Quote, exactly, the line holding "(291.12 s to 291.92 s)" and all lines after it to the end of the records below. Exclude pictures.

(Entries supplied Opens)

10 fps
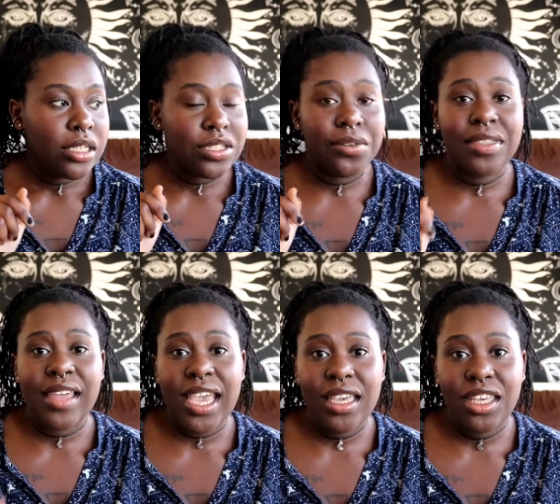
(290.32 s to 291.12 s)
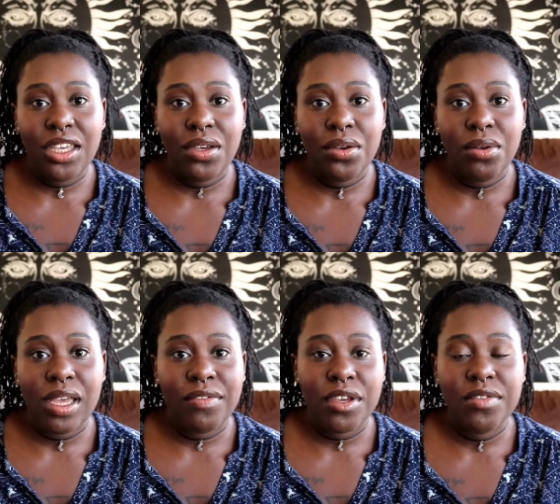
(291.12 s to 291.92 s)
So thank you.
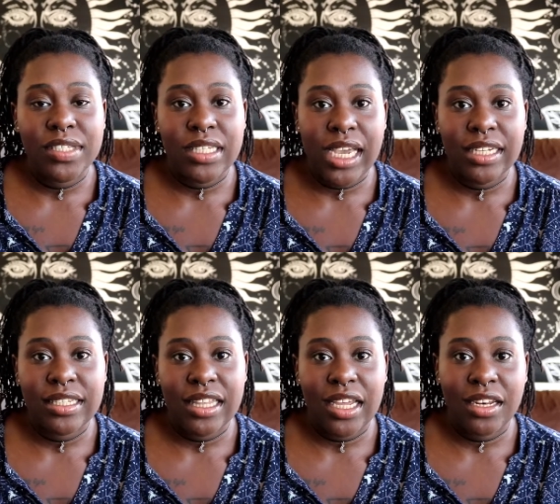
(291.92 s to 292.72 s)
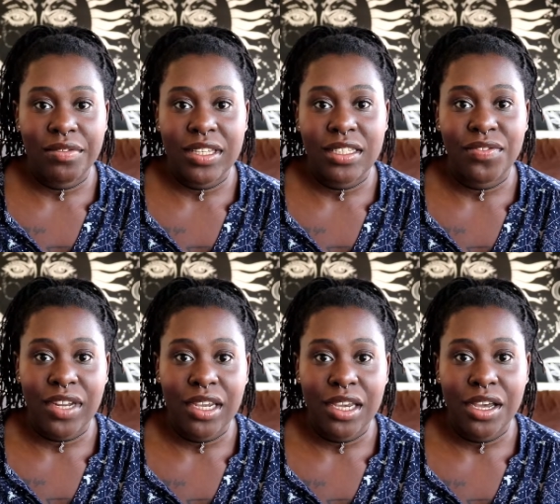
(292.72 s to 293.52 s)
If you've stayed to the end of this
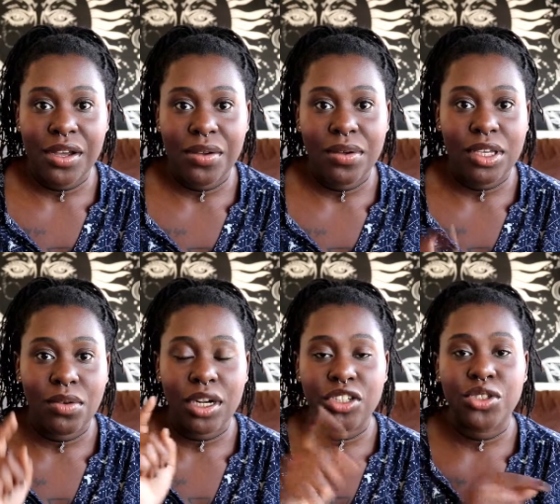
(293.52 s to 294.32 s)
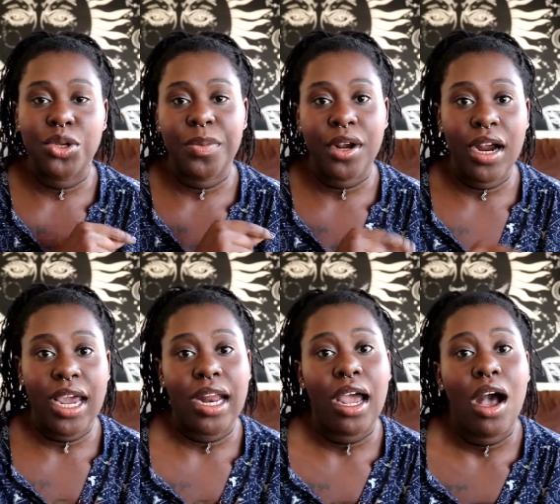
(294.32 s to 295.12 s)
video, you are a trooper
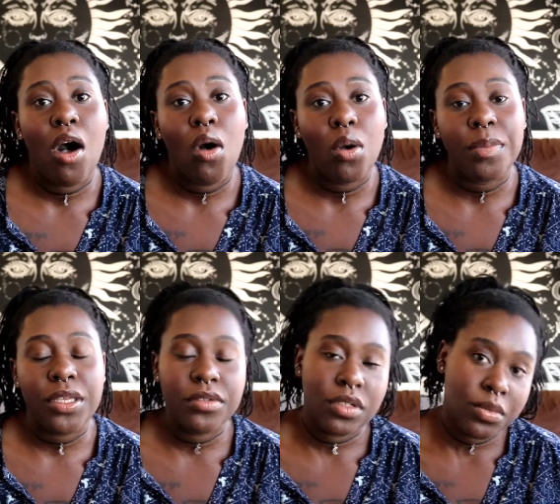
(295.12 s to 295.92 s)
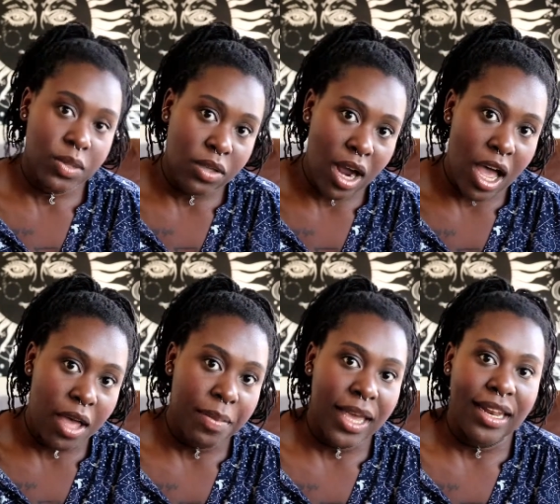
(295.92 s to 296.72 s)
and I hope you
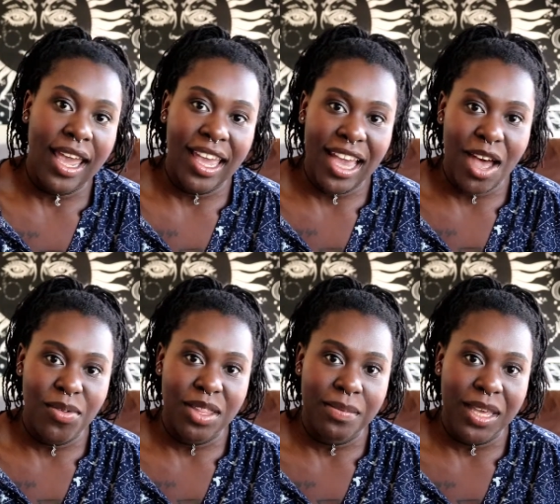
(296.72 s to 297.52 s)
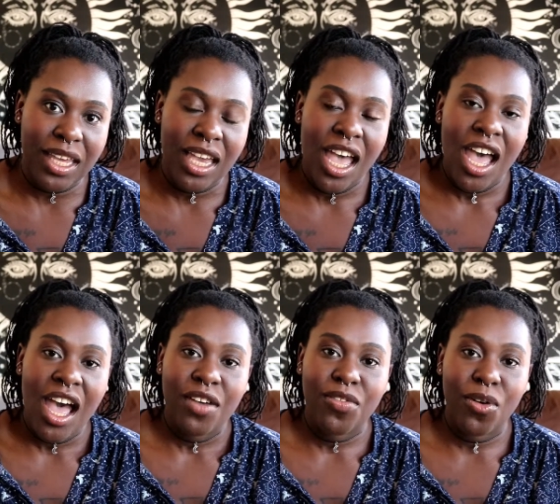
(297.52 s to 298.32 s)
subscribe and hang out with me
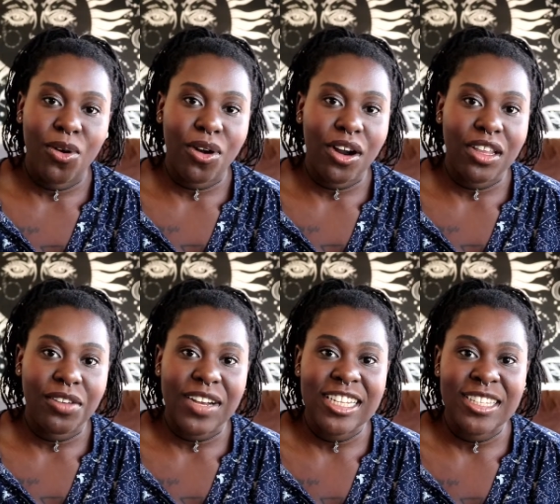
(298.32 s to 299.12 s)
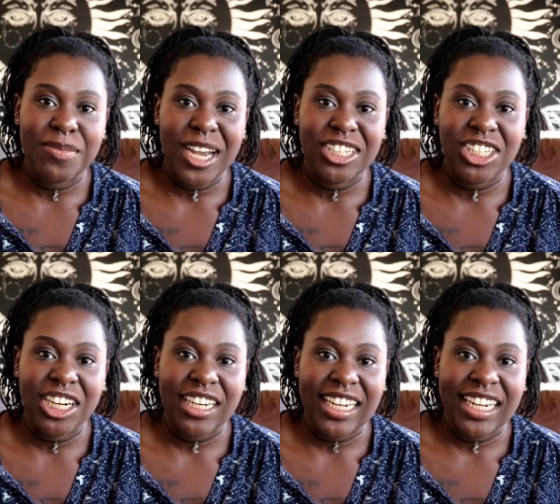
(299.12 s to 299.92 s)
for the rest of my
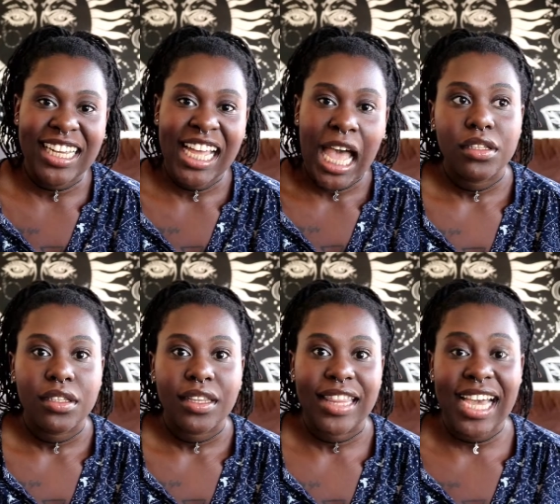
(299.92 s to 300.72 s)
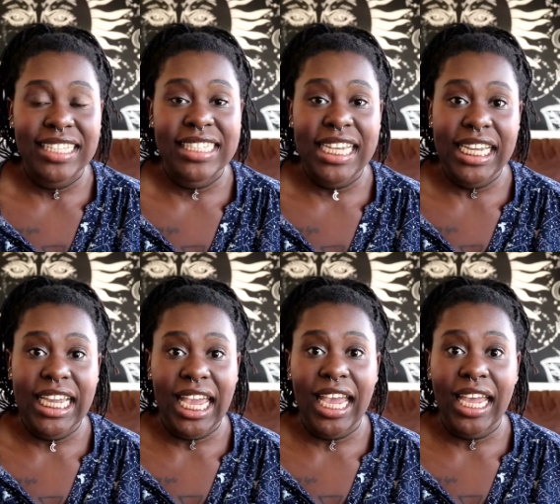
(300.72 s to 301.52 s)
journey. That's it
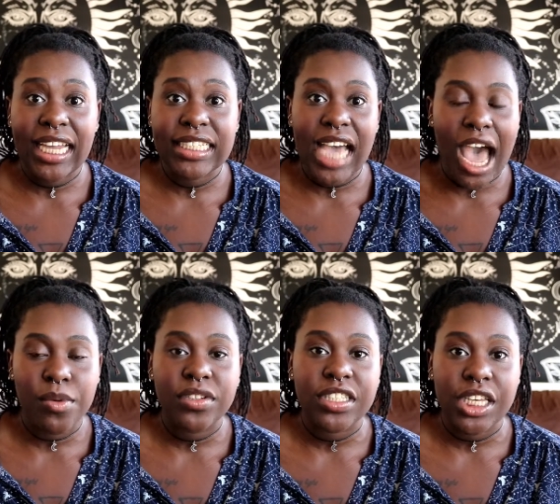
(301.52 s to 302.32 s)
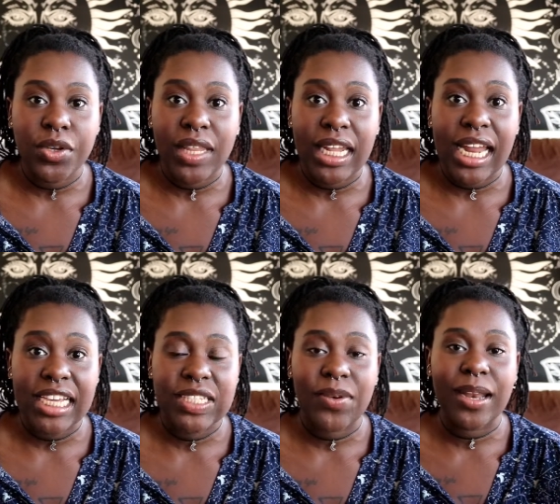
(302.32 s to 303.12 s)
and I will see you in the
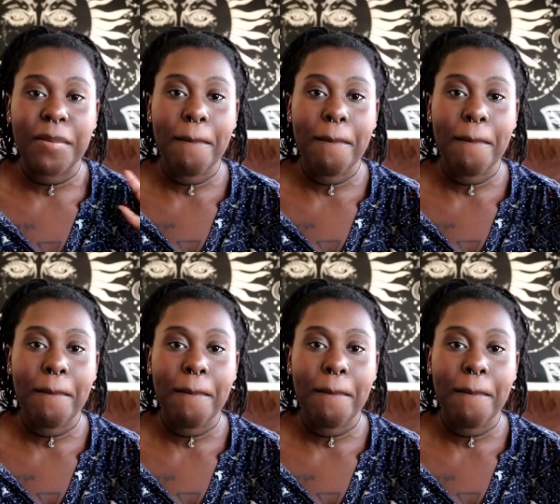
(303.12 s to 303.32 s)
next one.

(Entries supplied Closes)

Reply:
(291.12 s to 291.92 s)
So thank you.
(291.92 s to 292.72 s)
(292.72 s to 293.52 s)
If you've stayed to the end of this
(293.52 s to 294.32 s)
(294.32 s to 295.12 s)
video, you are a trooper
(295.12 s to 295.92 s)
(295.92 s to 296.72 s)
and I hope you
(296.72 s to 297.52 s)
(297.52 s to 298.32 s)
subscribe and hang out with me
(298.32 s to 299.12 s)
(299.12 s to 299.92 s)
for the rest of my
(299.92 s to 300.72 s)
(300.72 s to 301.52 s)
journey. That's it
(301.52 s to 302.32 s)
(302.32 s to 303.12 s)
and I will see you in the
(303.12 s to 303.32 s)
next one.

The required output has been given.